EXERCISE
Without the pictures, copy all of the data exactly.

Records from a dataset
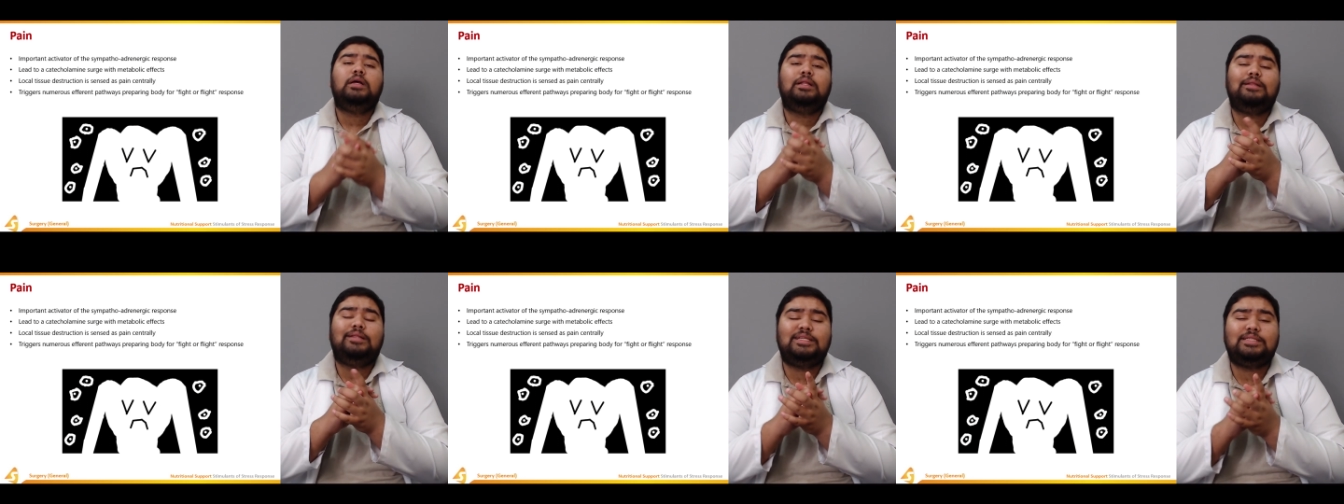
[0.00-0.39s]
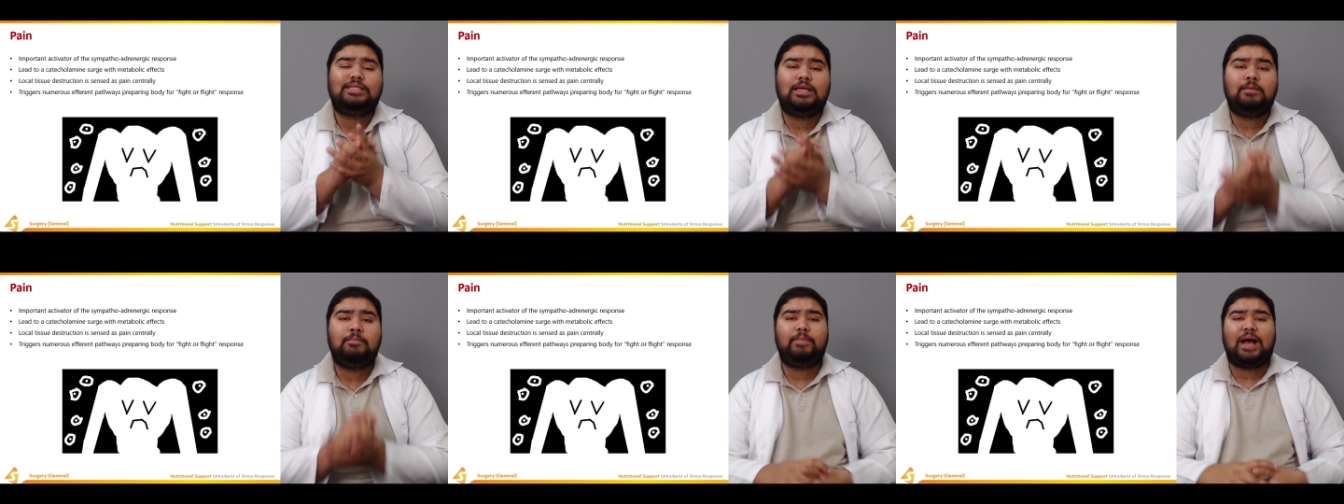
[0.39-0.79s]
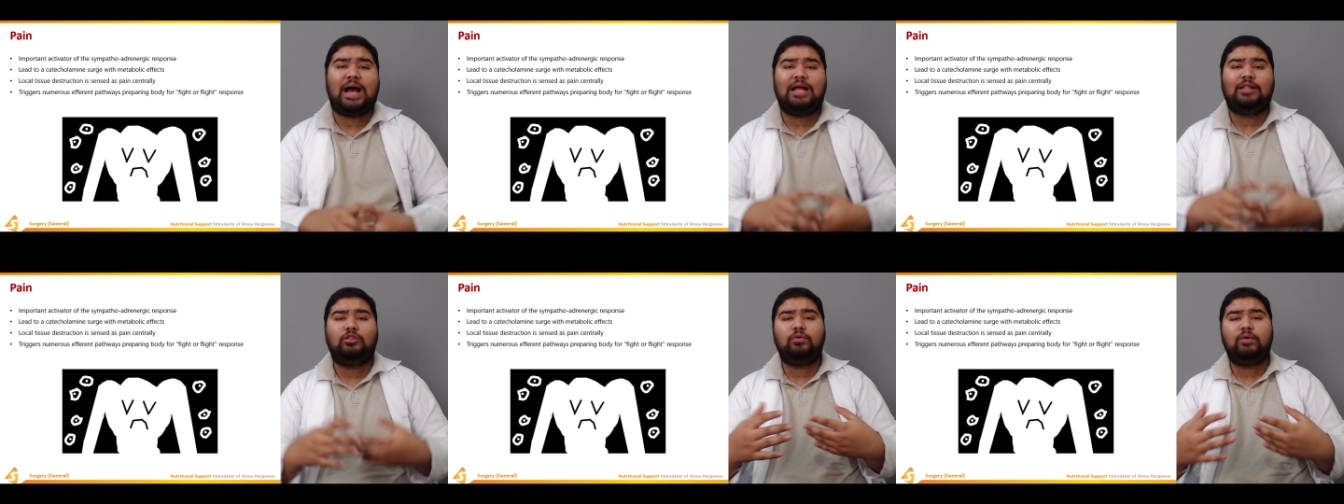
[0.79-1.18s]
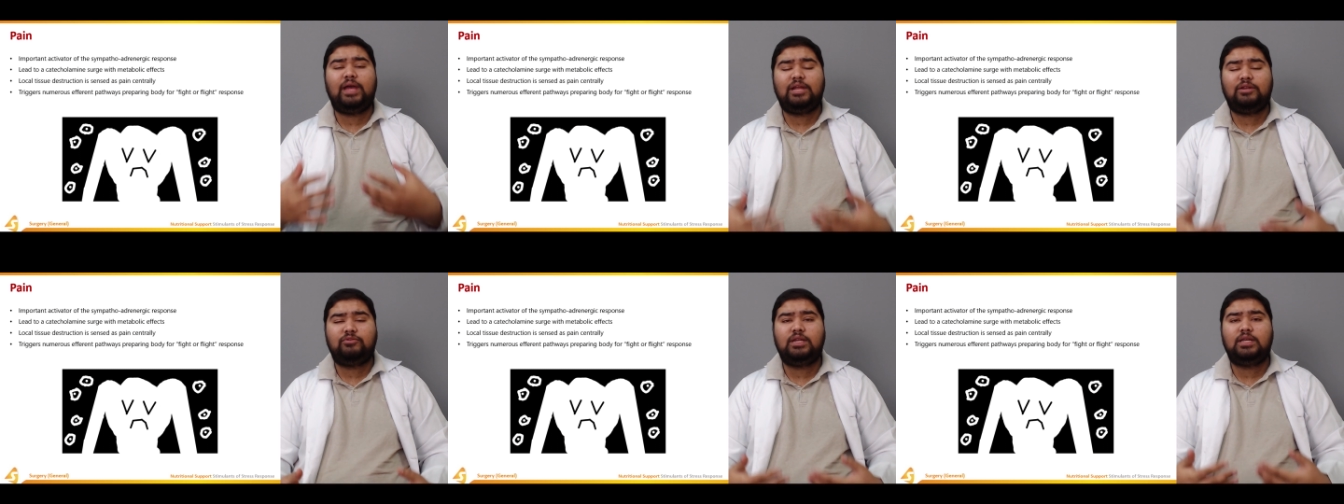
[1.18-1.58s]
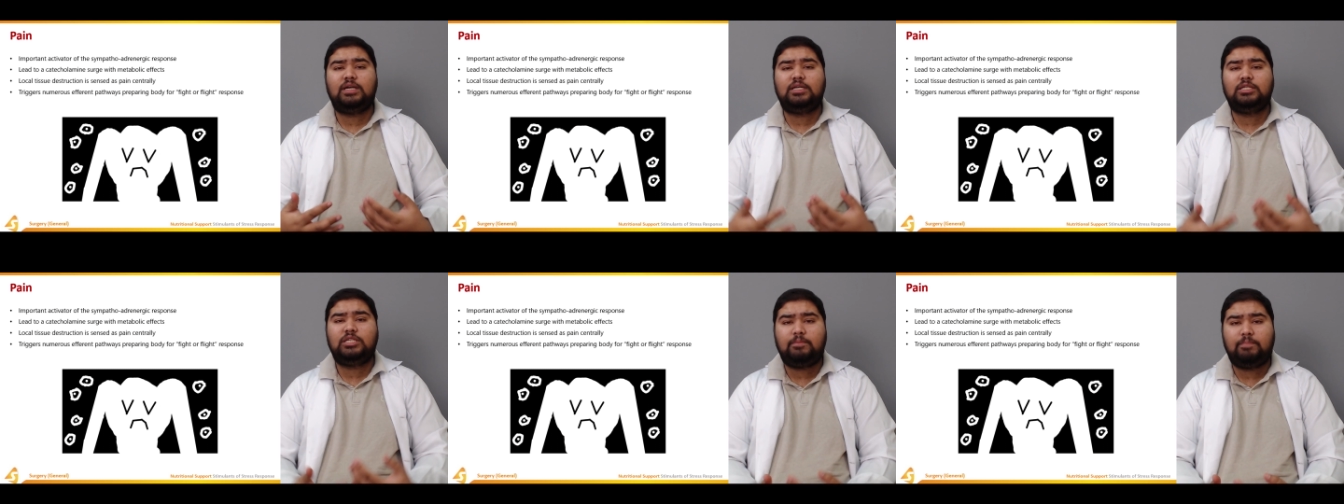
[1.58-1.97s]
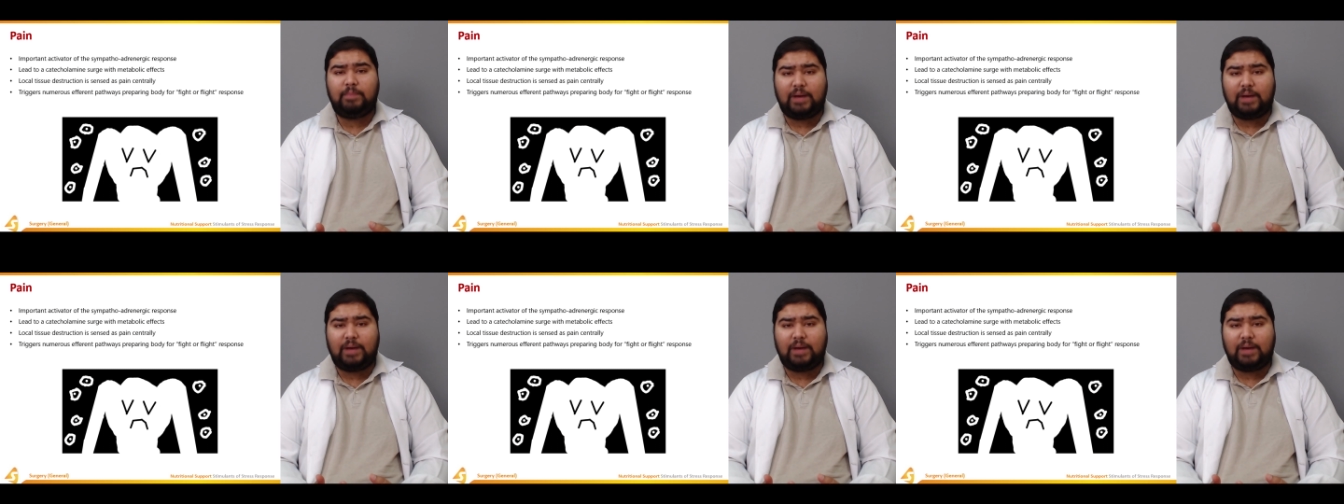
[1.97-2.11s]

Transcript: The sympathoadrenergic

THE COMPLETED TASK
[0.00-0.39s]
[0.39-0.79s]
[0.79-1.18s]
[1.18-1.58s]
[1.58-1.97s]
[1.97-2.11s]

Transcript: The sympathoadrenergic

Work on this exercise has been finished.